Gartner analyst Christophe Uzureau says there’s a push for Near Field Communication (NFC), which enables payment by just waving or tapping a phone at the store’s Point of Sale system near the counter.
“And contactless cards are getting more and more popular,” he says.
These cards compete with mobile payments but he says the most important work was being done in Point of Sale where merchants can be paid by mobile device.
The opportunity is that this is a lower cost way for small to medium business to set up accepting card payments than to buy a full system.
“It levels the playing field to a certain extent,” says Uzureau. “It gives a point of entry to start taking payments at a lower cost.”
The best way to look at mobile payments was from a customer point of view. Does it work for them?
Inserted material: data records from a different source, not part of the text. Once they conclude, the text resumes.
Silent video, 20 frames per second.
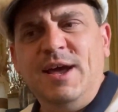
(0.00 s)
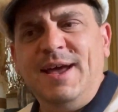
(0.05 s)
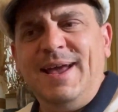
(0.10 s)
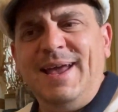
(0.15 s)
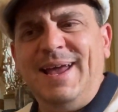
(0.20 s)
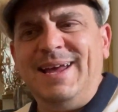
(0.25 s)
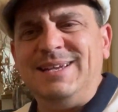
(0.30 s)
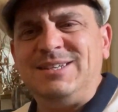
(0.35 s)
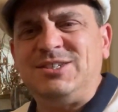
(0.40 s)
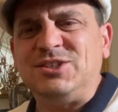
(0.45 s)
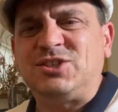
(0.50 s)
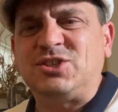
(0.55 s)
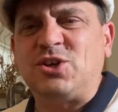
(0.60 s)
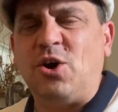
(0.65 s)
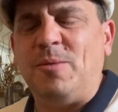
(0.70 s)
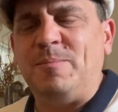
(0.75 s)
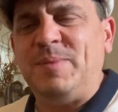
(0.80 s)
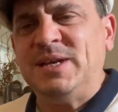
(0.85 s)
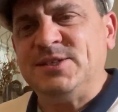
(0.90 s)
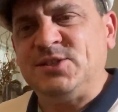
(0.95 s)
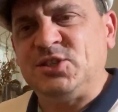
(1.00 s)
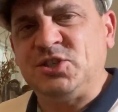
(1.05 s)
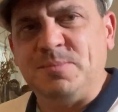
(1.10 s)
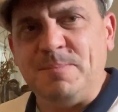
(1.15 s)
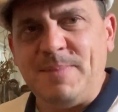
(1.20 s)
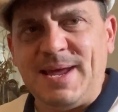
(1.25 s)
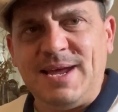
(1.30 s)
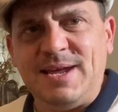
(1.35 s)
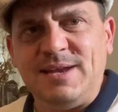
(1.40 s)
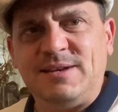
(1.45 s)
it just got a bit
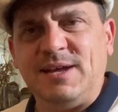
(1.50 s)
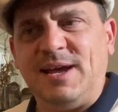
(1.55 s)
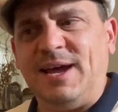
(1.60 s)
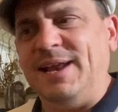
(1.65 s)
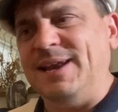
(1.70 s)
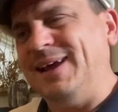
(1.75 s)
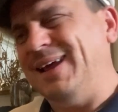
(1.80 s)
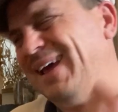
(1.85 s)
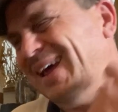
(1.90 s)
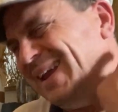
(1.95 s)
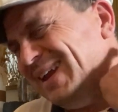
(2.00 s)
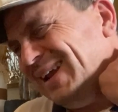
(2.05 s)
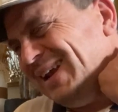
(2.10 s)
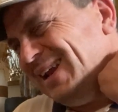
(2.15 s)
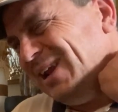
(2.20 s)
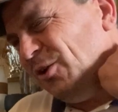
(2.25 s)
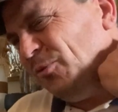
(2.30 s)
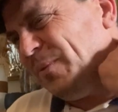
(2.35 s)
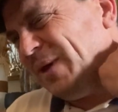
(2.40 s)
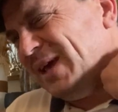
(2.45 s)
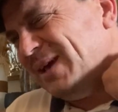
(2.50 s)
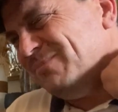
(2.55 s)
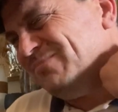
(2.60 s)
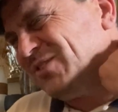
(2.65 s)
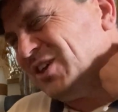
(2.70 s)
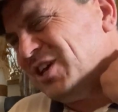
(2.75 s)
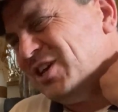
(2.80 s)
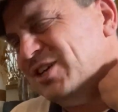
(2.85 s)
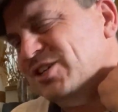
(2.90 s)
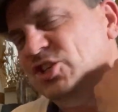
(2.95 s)
smeared and a little
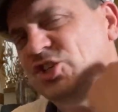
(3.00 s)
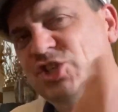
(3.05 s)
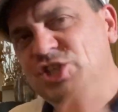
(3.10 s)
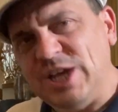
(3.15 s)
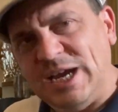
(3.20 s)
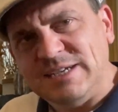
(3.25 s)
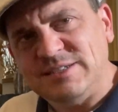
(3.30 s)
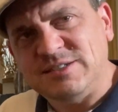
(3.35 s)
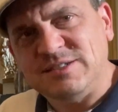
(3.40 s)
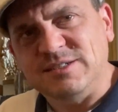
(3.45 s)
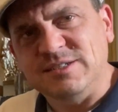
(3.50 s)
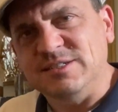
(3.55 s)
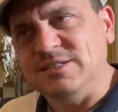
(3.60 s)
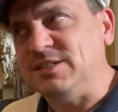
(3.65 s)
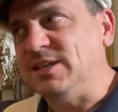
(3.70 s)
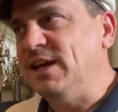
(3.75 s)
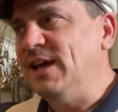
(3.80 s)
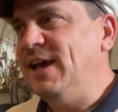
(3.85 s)
bit congested.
Gartner says there are four sets of capabilities:
- digital wallet solutions to store details of credit cards or accounts;
- new payment experiences;
- offers, coupons and loyalty programs, and
- real-time personal financial management.
Let’s focus on the digital wallet, a way of storing payment card information on the phone or in the cloud, and making the purchase at the point of sale through the phone.
Encrypted payment information is exchanged between the merchant’s terminal and the mobile phone in a variety of ways, including:
Contactless payments: NFC (Near Field Communication)-enabled phones can be waved or tapped at the point of purchase. No PIN, no signature.
Quick response code (QR code): The QR code can be provided on a merchant’s bill, which the customer can scan and pay from the phone or a phone might show a QR code which contains payment information, which can be scanned by a reader at the merchant to accept payments.
Bluetooth Low Energy (LE)-based payment: This mechanism uses the ability to identify the location of a phone and, hence, a person, within a certain range. The customer is able to acknowledge on the phone (or verbally) to complete the payment.
Ultrasound-based payment: The phones and the payment devices will use ultrasound — sound at a higher frequency than what can be heard by the human ear — as the basis of exchanging payment information.
Different mobile devices have varying capabilities for these kinds of payments, but they’re increasingly likely to be standard in phones rolling out from this year.